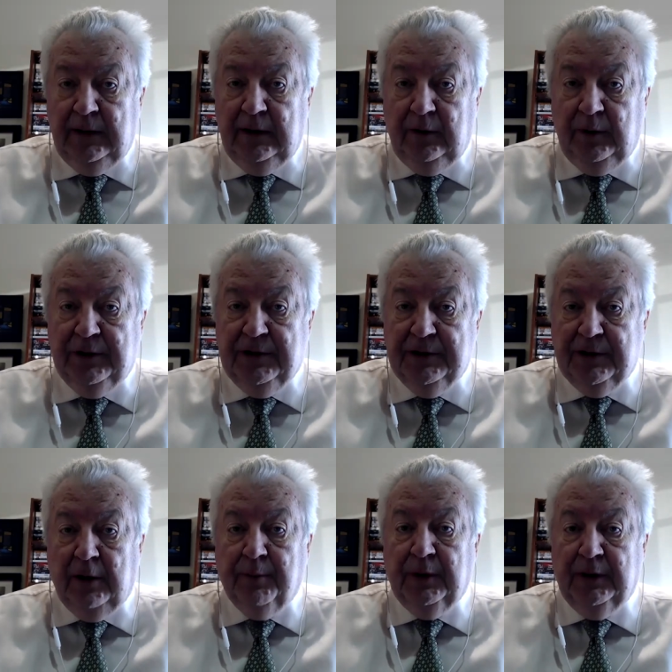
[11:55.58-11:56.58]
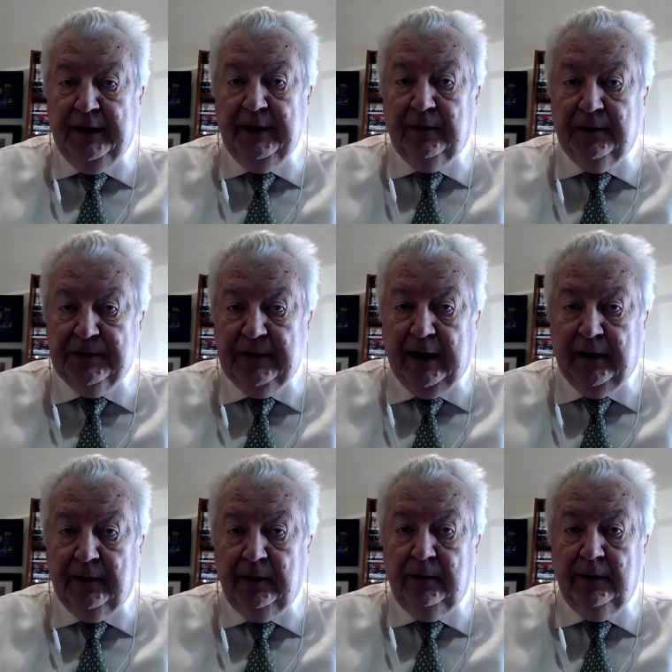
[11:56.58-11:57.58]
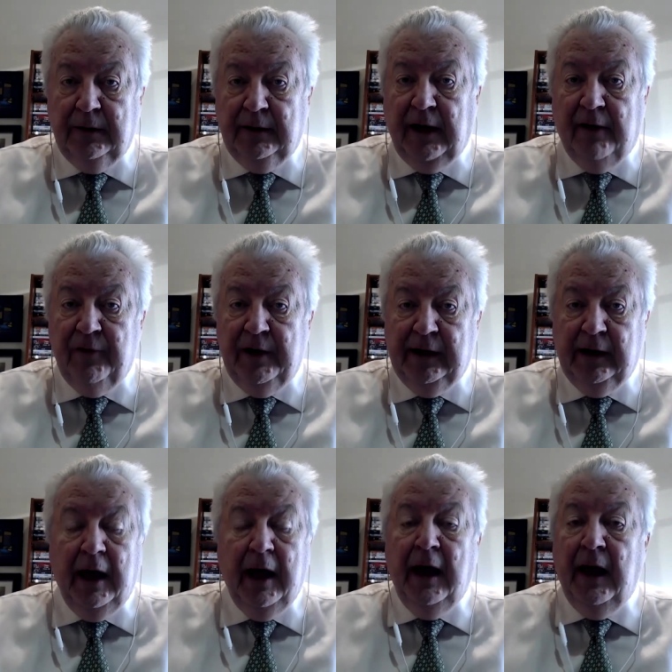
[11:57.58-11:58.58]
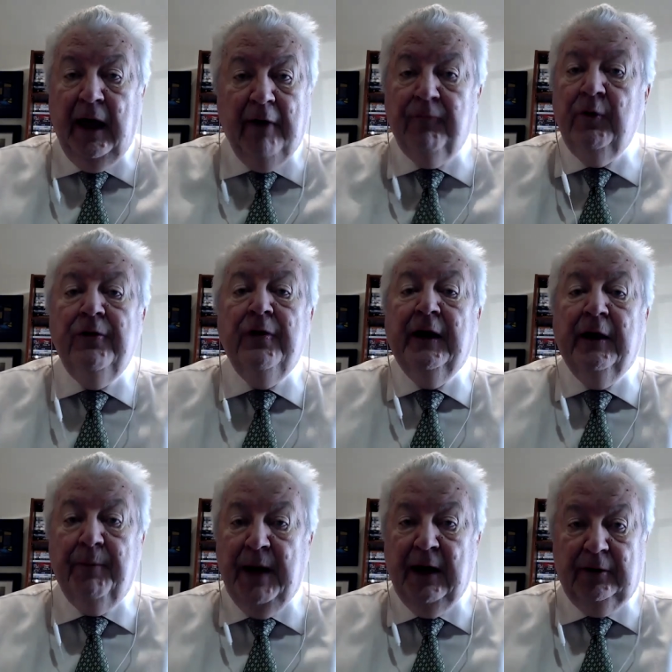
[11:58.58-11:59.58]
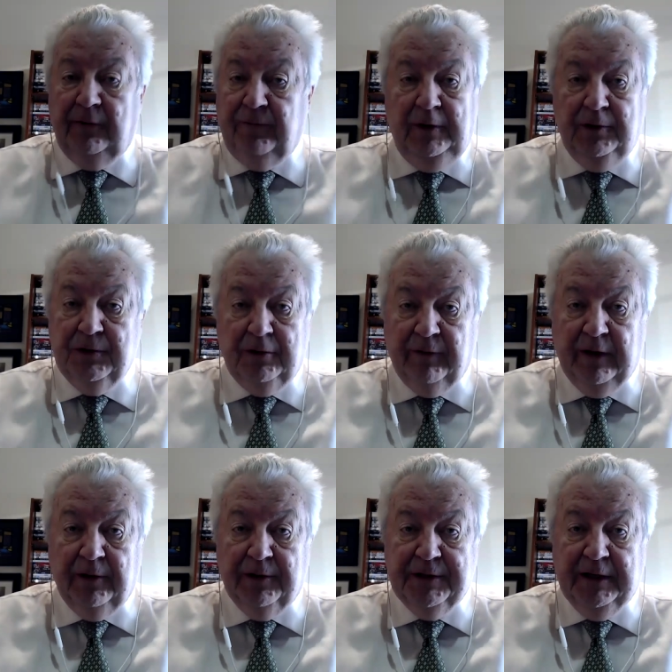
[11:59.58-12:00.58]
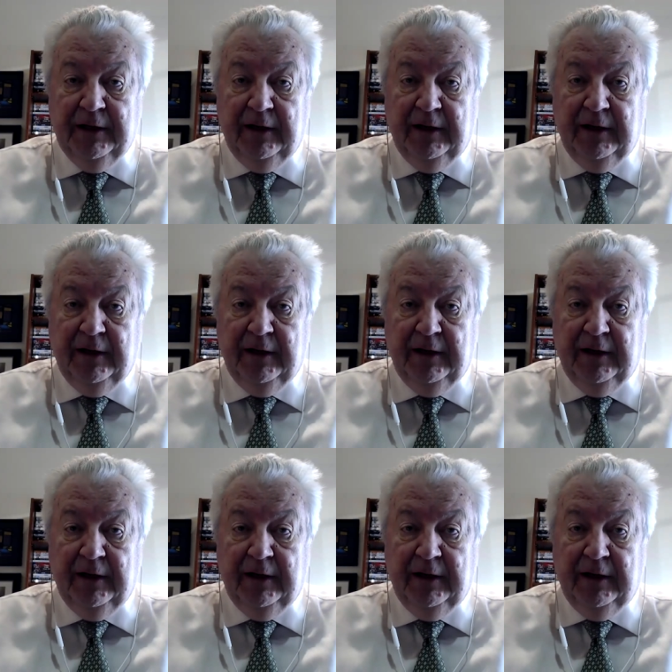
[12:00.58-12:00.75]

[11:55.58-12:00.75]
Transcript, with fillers: which is our political cycle, governing everything about the future of energy and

## EXERCISE DESCRIPTION
The full listing above, duplicated exactly and without its pictures, is the answer.

## RESULT FOR THIS TASK
[11:55.58-11:56.58]
[11:56.58-11:57.58]
[11:57.58-11:58.58]
[11:58.58-11:59.58]
[11:59.58-12:00.58]
[12:00.58-12:00.75]

[11:55.58-12:00.75]
Transcript, with fillers: which is our political cycle, governing everything about the future of energy and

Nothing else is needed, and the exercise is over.